Records provided Start Marker

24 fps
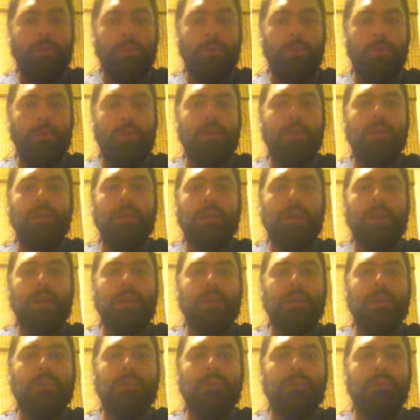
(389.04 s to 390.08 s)
Where you
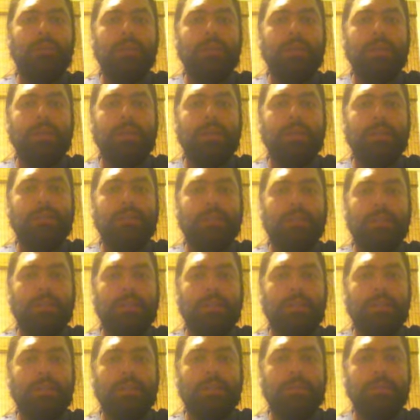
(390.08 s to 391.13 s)
kind of realize
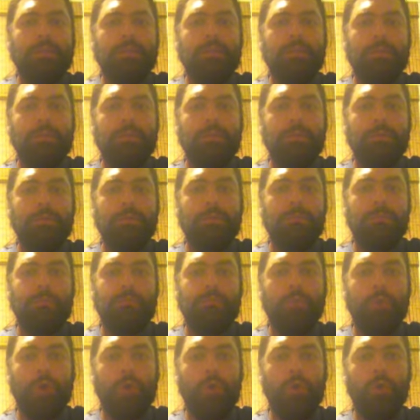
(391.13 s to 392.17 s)
that
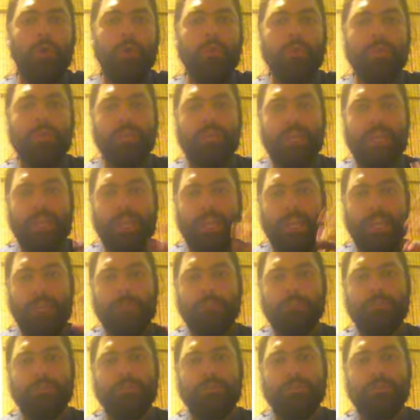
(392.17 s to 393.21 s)
all the
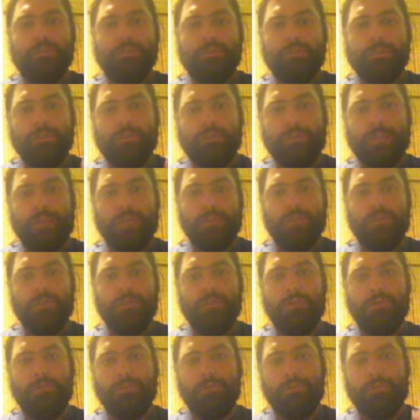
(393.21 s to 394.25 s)
games that
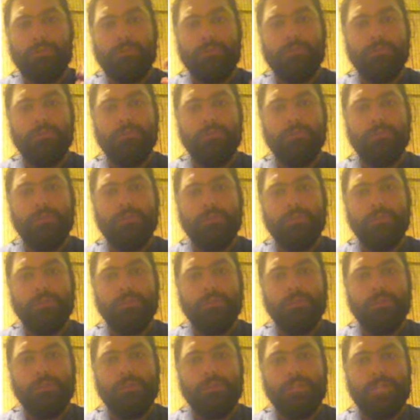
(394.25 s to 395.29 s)
you
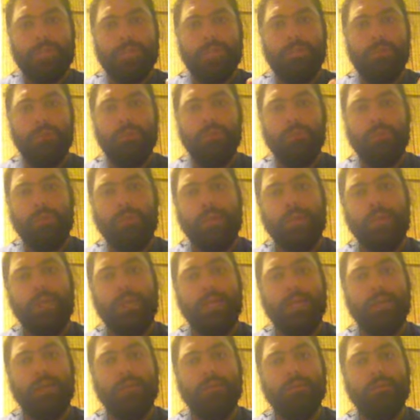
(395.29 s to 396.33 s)

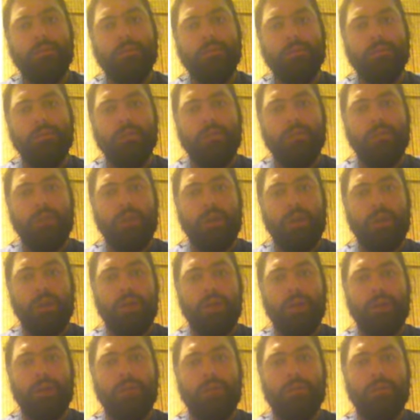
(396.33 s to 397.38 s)
play
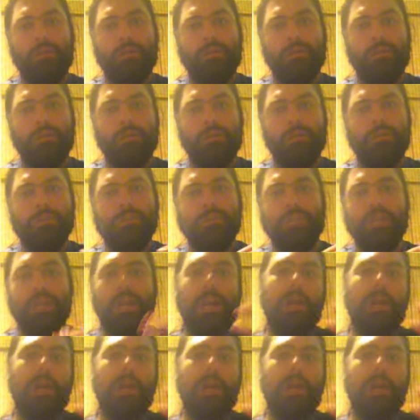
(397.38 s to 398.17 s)
are, you see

Records provided End Marker

-- Task instructions --
Write out, word for word, only the lines from the one containing "(393.21 s to 394.25 s)" to the end of the data above; the pictures stay out.

-- Result of this exercise --
(393.21 s to 394.25 s)
games that
(394.25 s to 395.29 s)
you
(395.29 s to 396.33 s)

(396.33 s to 397.38 s)
play
(397.38 s to 398.17 s)
are, you see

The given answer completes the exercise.